For example, consider a domain model where Person relates to Address.
Person X refers to Address A while Person Y refers to Address B.
Collocation Constraint means that <emphasis>both</emphasis> X and A
must be stored in the same
database slice. Similarly Y and B must be stored in a single slice.
</para>
<para>
Slice, however, helps to maintain collocation constraint automatically.
The instances in the closure set of any newly persistent instance
reachable via cascaded relationship is stored in the same slice.
The user-defined distribution policy requires to supply the slice
for the root instance only.
</para>
</section>
</section>
<section id="slice_configuration">
<title>Usage</title>
<para>
Slice is activated via the following property settings:
</para>
<section>
<title>How to activate Slice Runtime?</title>
<para>
The basic configuration property is
<programlisting>
<![CDATA[ <property name="openjpa.BrokerFactory" value="slice"/>]]>
</programlisting>
This critical configuration activates a specialized object management
kernel that can work against multiple databases.
</para>
</section>
<section>
<title>How to configure each database slice?</title>
<para>
Each database slice is identified by a logical name unique within a
persistent unit. The list of the slices is specified by
<classname>openjpa.slice.Names</classname> property.
For example, specify three slices named <classname>"One"</classname>,
<classname>"Two"</classname> and <classname>"Three"</classname> as follows:
<programlisting>
<![CDATA[ <property name="openjpa.slice.Names" value="One, Two, Three"/>]]>
</programlisting>
</para>
<para>
This property is not mandatory. If this property is not specified then
the configuration is scanned for logical slice names. Any property
<classname>"abc"</classname> of the form <classname>openjpa.slice.XYZ.abc</classname> will
register a slice with logical
name <classname>"XYZ"</classname>.
</para>
<para>
The order of the names is significant when no <classname>openjpa.slice.Master</classname>
property is not specified. Then the persistence unit is scanned to find
all configured slice names and they are ordered alphabetically.
</para>
<para>
Each database slice properties can be configured independently.
For example, the
following configuration will register two slices with logical name
<classname>One</classname> and <classname>Two</classname>.
<programlisting>
<![CDATA[<property name="openjpa.slice.One.ConnectionURL" value="jdbc:mysql:localhost//slice1"/>
<property name="openjpa.slice.Two.ConnectionURL" value="jdbc:mysql:localhost//slice2"/>]]>
</programlisting>
</para>
<para>
Any OpenJPA specific property can be configured per slice basis.

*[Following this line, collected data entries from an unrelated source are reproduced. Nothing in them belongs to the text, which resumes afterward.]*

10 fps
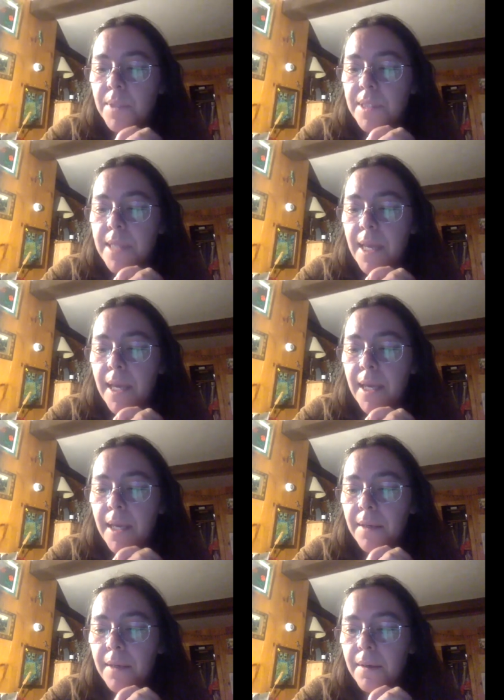
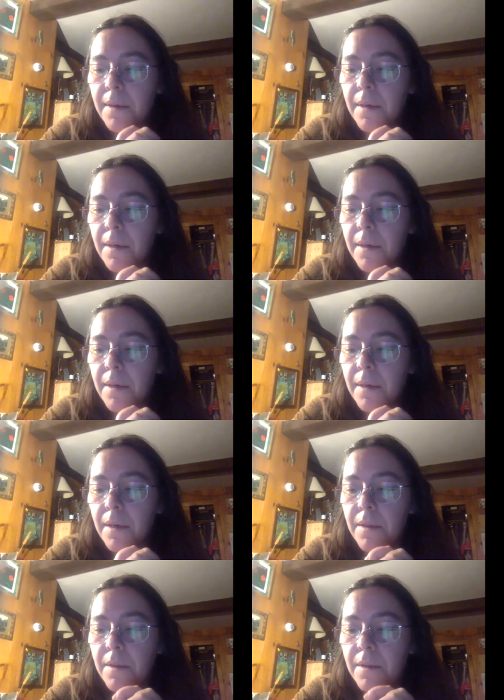say
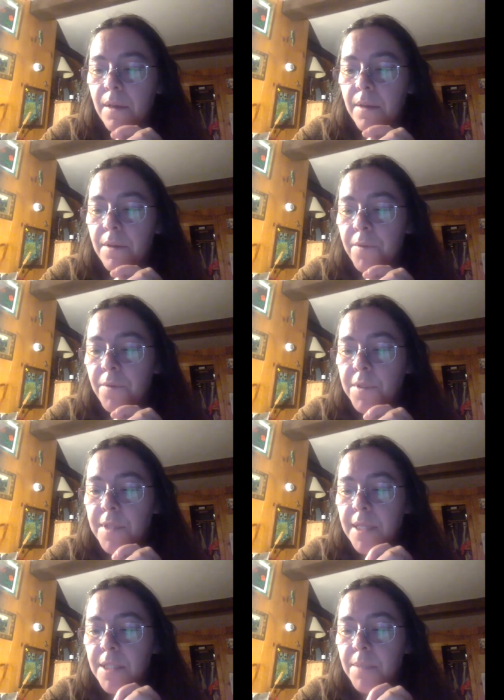the
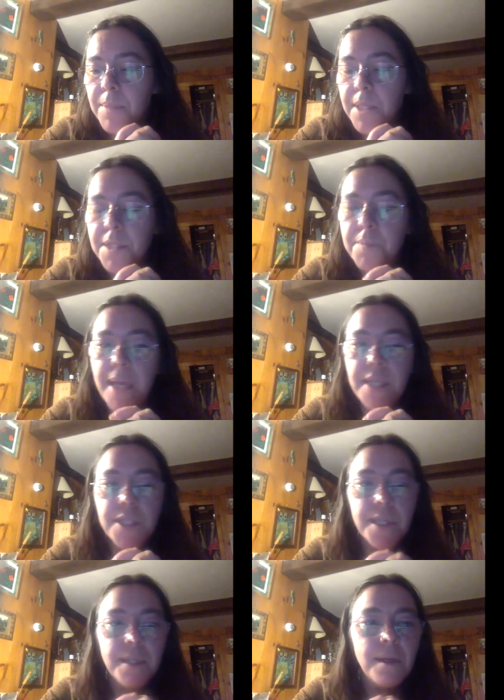first thing to be is
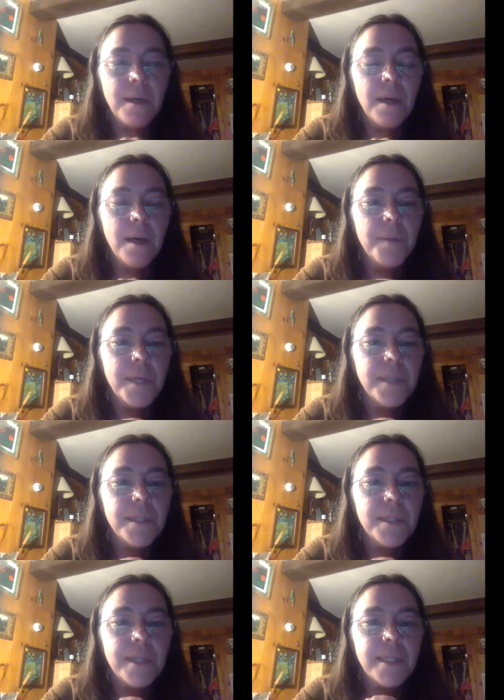patient, because
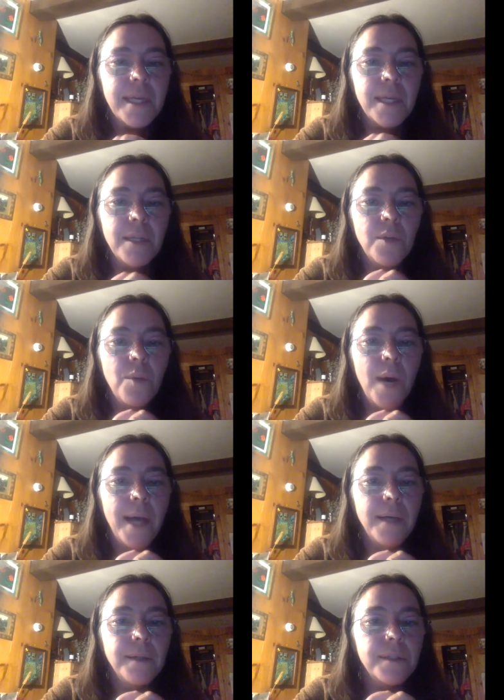it's going to take a little
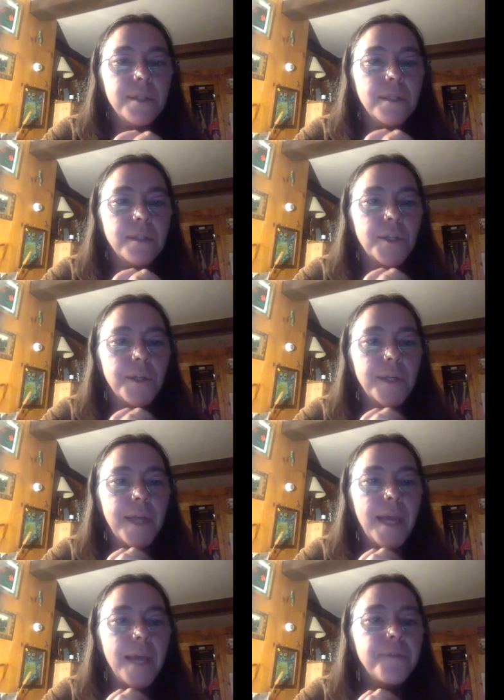while to turn a
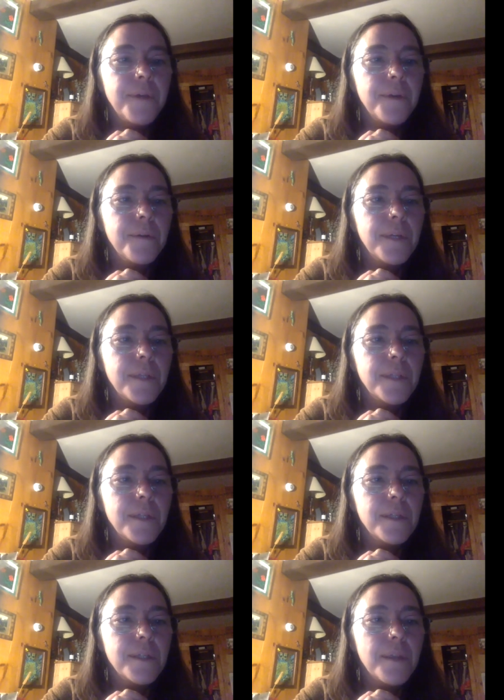hayfield
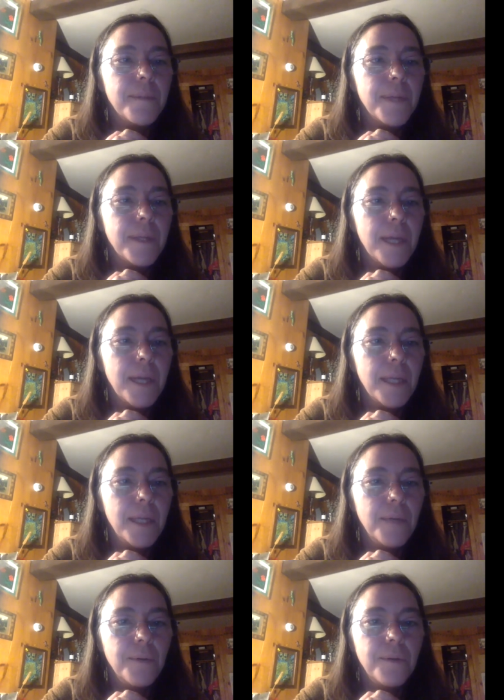into something that can
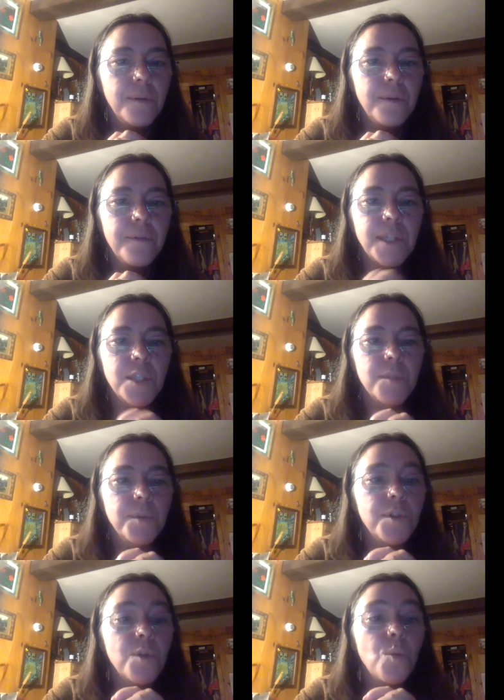yield the
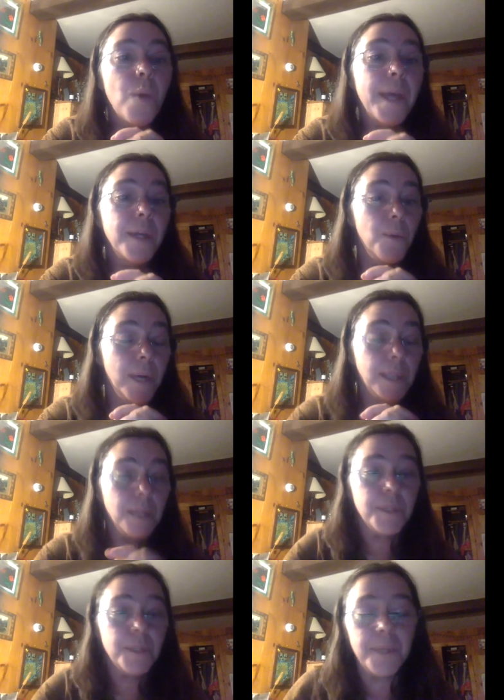vegetables the way you want
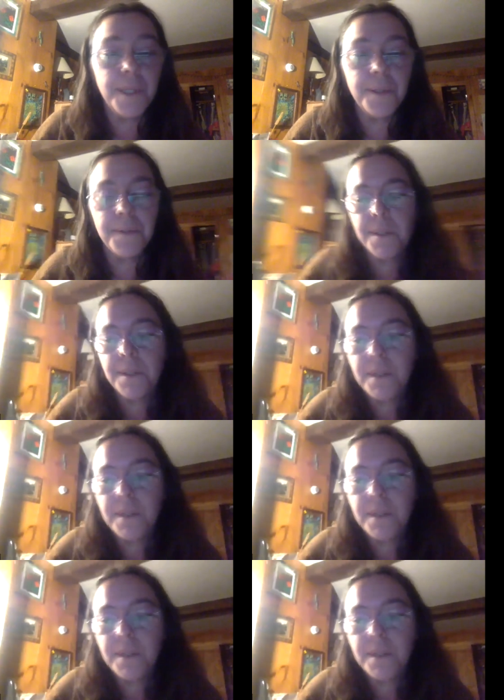them to be yielded.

For example, the following configuration will use two different JDBC
drivers for slice <classname>One</classname> and <classname>Two</classname>.
<programlisting>
<![CDATA[<property name="openjpa.slice.One.ConnectionDriverName" value="com.mysql.jdbc.Driver"/>
<property name="openjpa.slice.Two.ConnectionDriverName" value="com.mysql.jdbc.jdbc2.optional.MysqlXADataSource"/>]]>
</programlisting>
</para>
<para>
Any property if unspecified for a particular slice will be defaulted by
corresponding OpenJPA property. For example, consider following three slices
<programlisting>
<![CDATA[<property name="openjpa.slice.One.ConnectionURL" value="jdbc:mysql:localhost//slice1"/>
<property name="openjpa.slice.Two.ConnectionURL" value="jdbc:mysql:localhost//slice2"/>
<property name="openjpa.slice.Three.ConnectionURL" value="jdbc:oracle:localhost//slice3"/>
<property name="openjpa.ConnectionDriverName" value="com.mysql.jdbc.Driver"/>
<property name="openjpa.slice.Three.ConnectionDriverName" value="oracle.jdbc.Driver"/>]]>
</programlisting>
In this example, <classname>Three</classname> will use slice-specific
<classname>oracle.jdbc.Driver</classname> driver while slice
<classname>One</classname> and <classname>Two</classname> will use
the driver <classname>com.mysql.jdbc.Driver</classname> as
specified by <classname>openjpa.ConnectionDriverName</classname>
property value.
</para>
</section>
<section id="distribution_policy">
<title>Implement DistributionPolicy interface</title>
<para>
Slice needs to determine which slice will persist a new instance.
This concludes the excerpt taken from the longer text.